Jumping into the design industry
With all our philosophizing out of the way, I wanted to hear some of Sam's advice for would-be designers.
"I would say to get yourself online as fast as possible," Sam says, "whether that's through Instagram, Twitter, or with your website. You need something where you can build your brand and your community who you can trust to help you out. Because it's all about making connections, and it's all about learning from others. If you go to a design university, you can learn from your lecturers, and you can learn from the people in your class. But if you're online and you're learning the design community on Instagram and Reddit, that's so much more densely packed information than you can get elsewhere."
Sam also added that it's essential to engage because, as a designer, you need to learn which information is right and which is just garbage. And he readily admits he's still at the beginning of this journey.
“I'm still doing that today,” Sam said. “I also think it's really important to go to events like the Milan design week or the London design festival or things like that as well because design is a reaction to what's happening now, and if you don't know what's going on, it starts to get difficult to react.”
But as talking with Sam has abundantly illustrated, he also believes it's essential for designers to remember the human touch.
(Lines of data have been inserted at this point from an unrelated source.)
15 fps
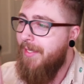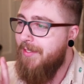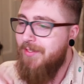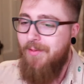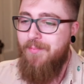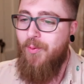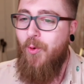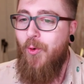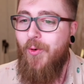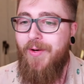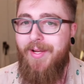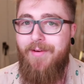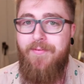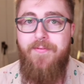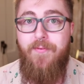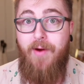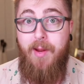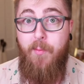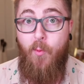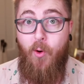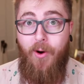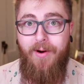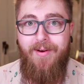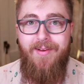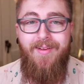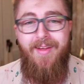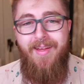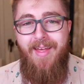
supported framework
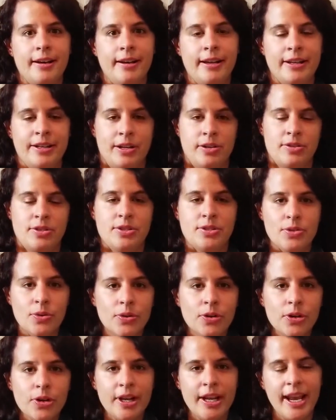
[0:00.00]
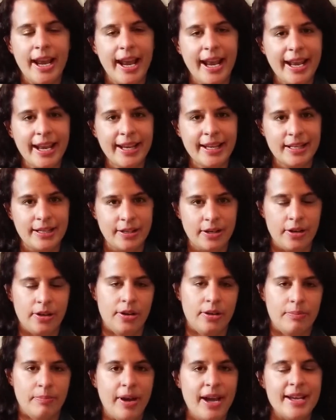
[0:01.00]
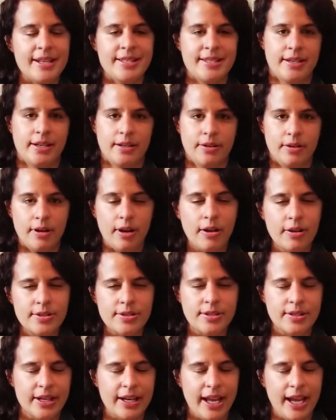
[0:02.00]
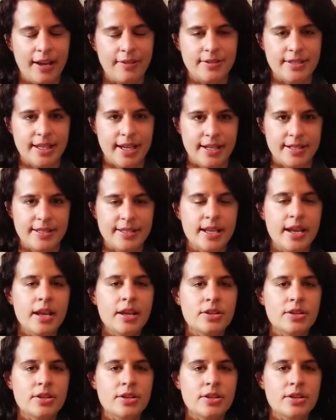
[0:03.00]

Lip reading: in our story and in our goodbye song, we're also going to have signs.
"Something all of us need to get better at is telling the story of the design," Sam continued. "You might have nicely designed products that solve problems perfectly, but if you can't connect with other people and get them to understand what these products mean, it's not going to matter. Designers need to be storytellers as well."
Looking to the future
Sam plans to stay at Precipice Design for the foreseeable future.
"It's great here at Precipice," Sam says. "They're letting me do my 'Sam Does Design' thing on the side, so that's cool. I'm also doing a talk next week at a conference, and I'm hoping that goes well and then maybe I can deliver multiple talks across the year. I'm trying to continue to grow my Instagram account and grow the YouTube channel.”
It's also important to Sam that he uses his experience to help other up-and-coming designers.